▽
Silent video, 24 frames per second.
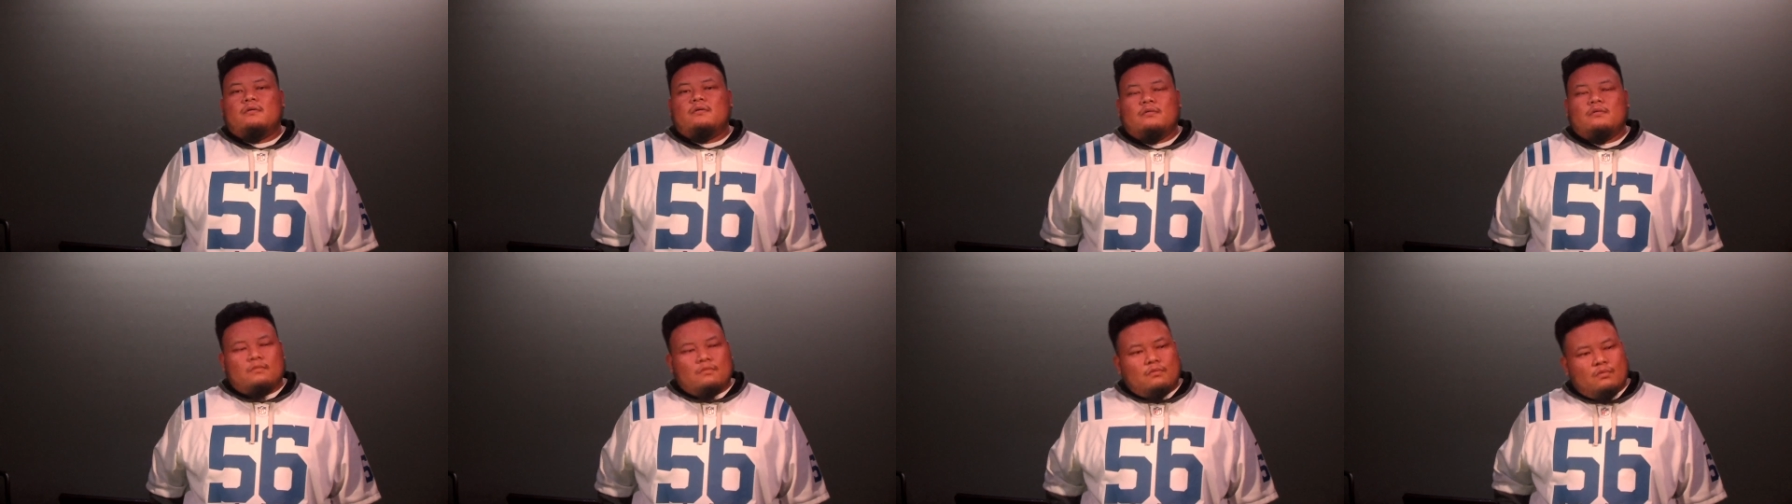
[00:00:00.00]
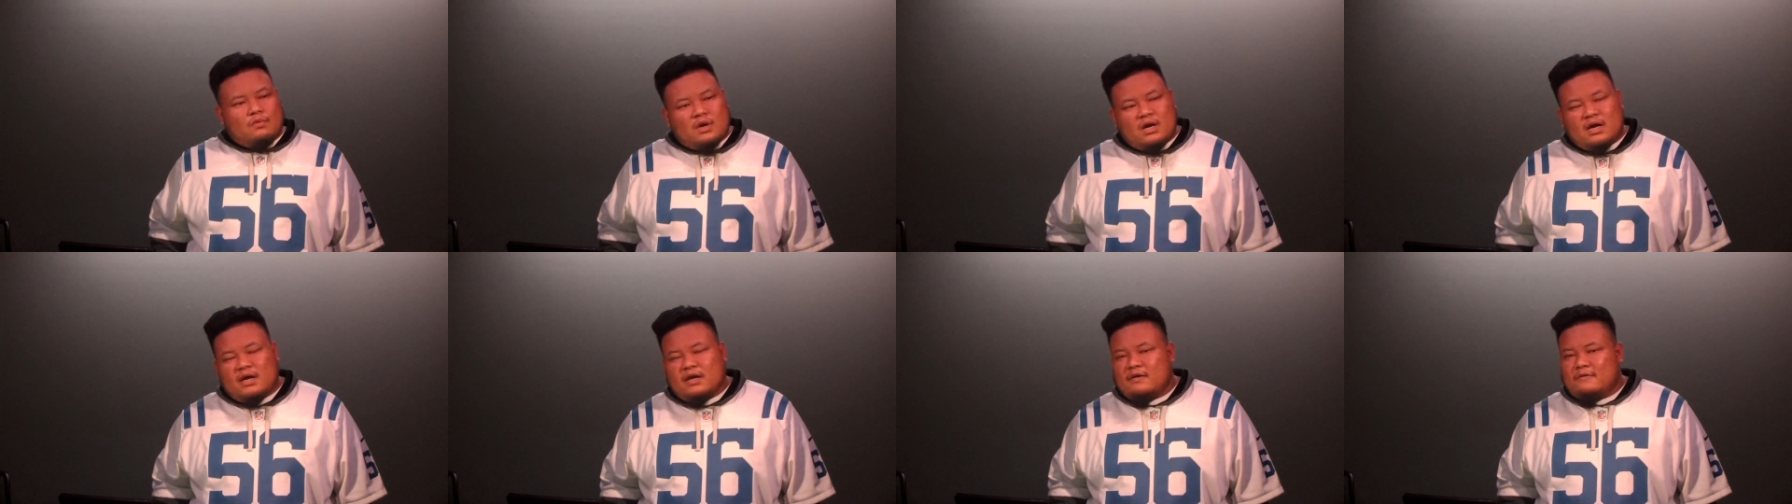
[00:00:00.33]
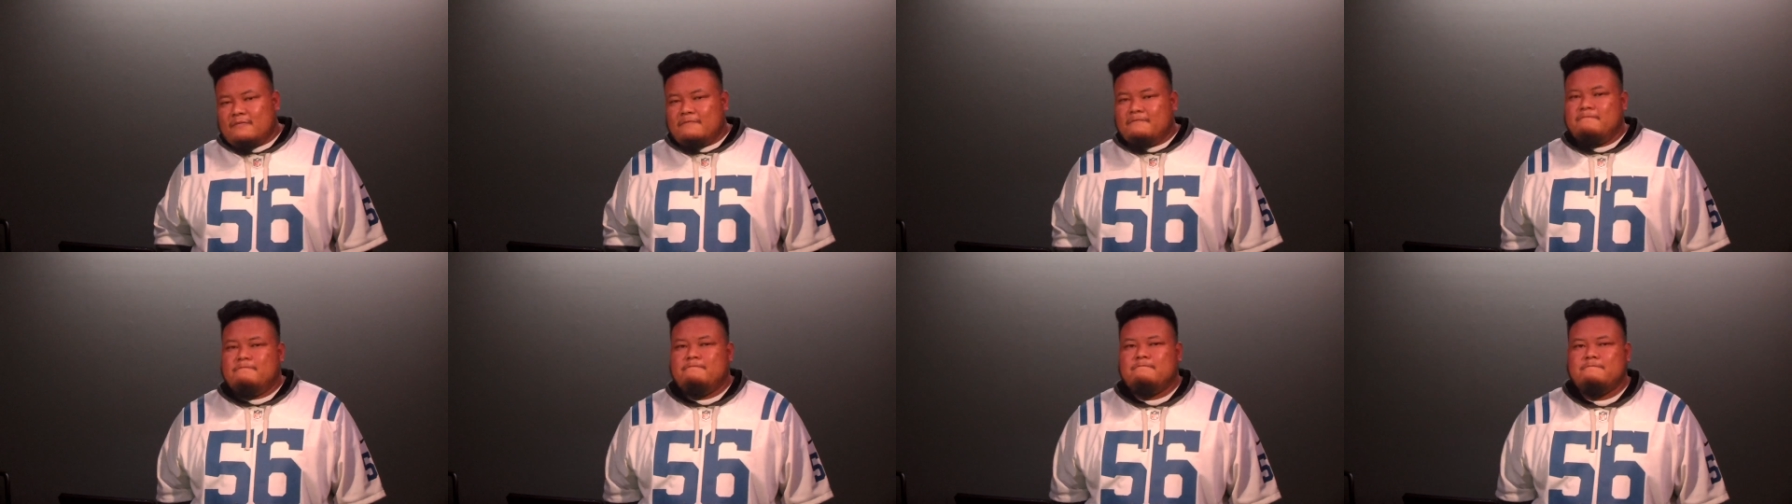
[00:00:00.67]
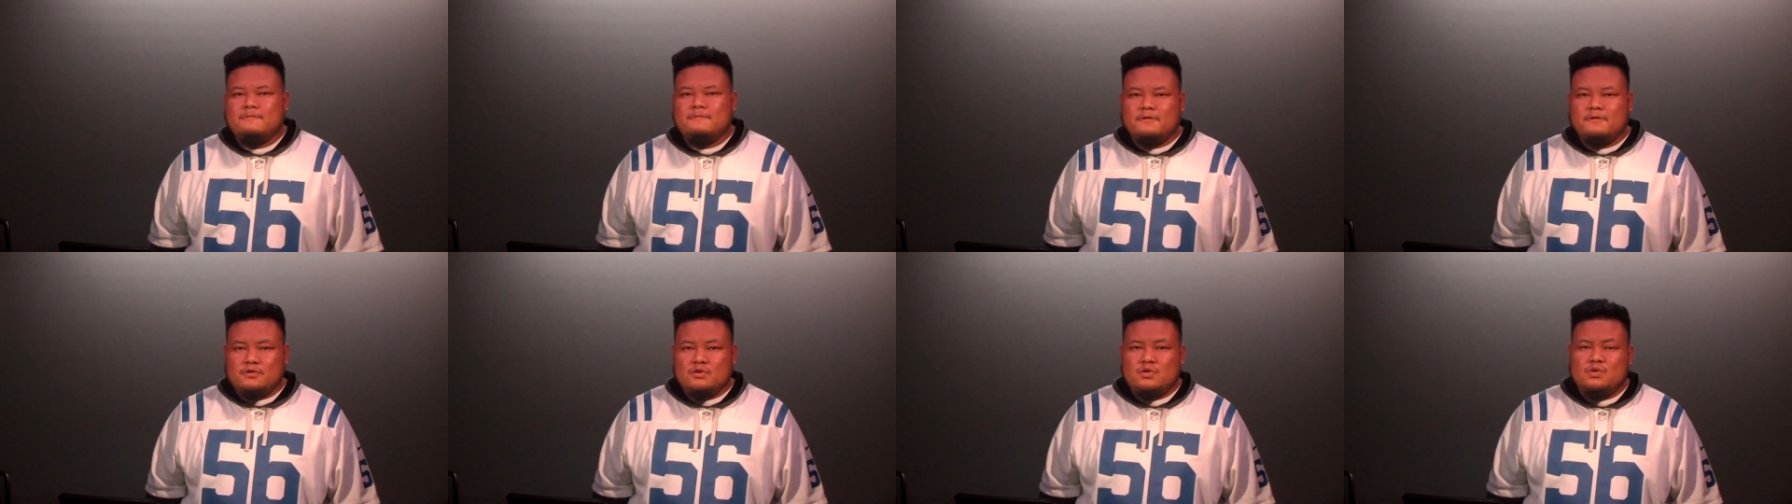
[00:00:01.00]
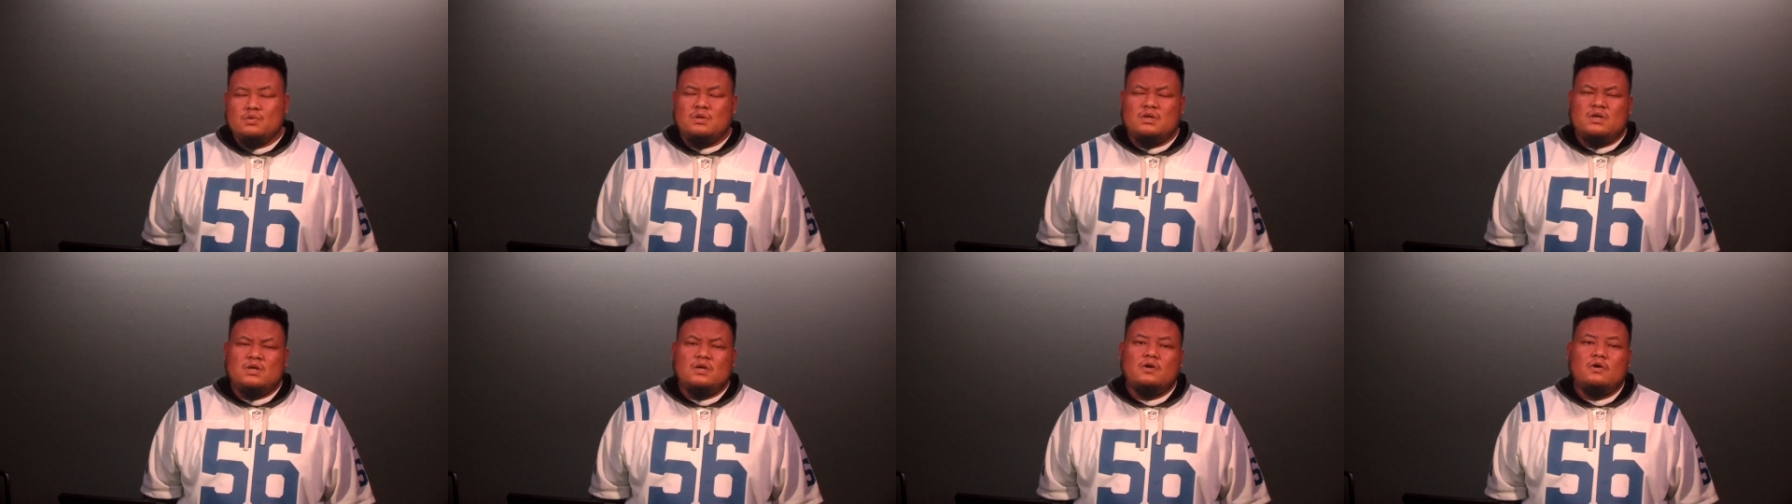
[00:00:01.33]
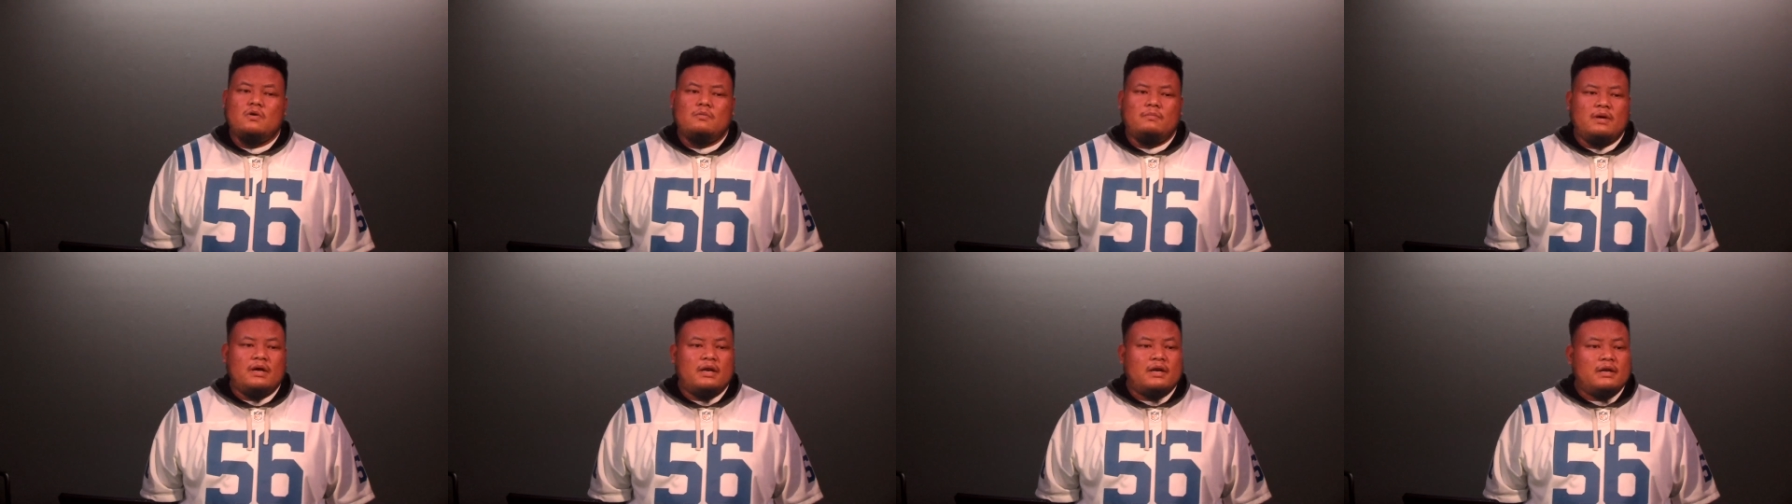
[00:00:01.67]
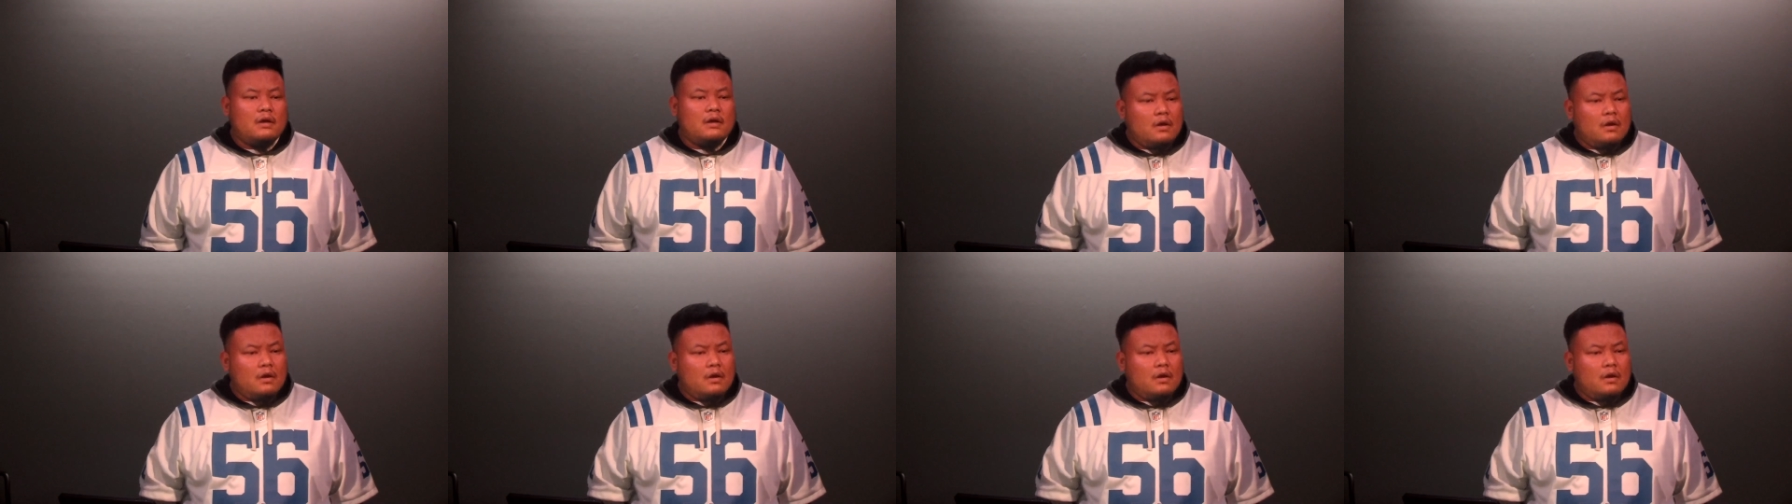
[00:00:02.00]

Why don't you want to go back?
△
_ABOUT THIS EXERCISE_
The entries are to be restated word for word, and no picture should appear in the copy.

_FINISHED EXERCISE_
Silent video, 24 frames per second.
[00:00:00.00]
[00:00:00.33]
[00:00:00.67]
[00:00:01.00]
[00:00:01.33]
[00:00:01.67]
[00:00:02.00]

Why don't you want to go back?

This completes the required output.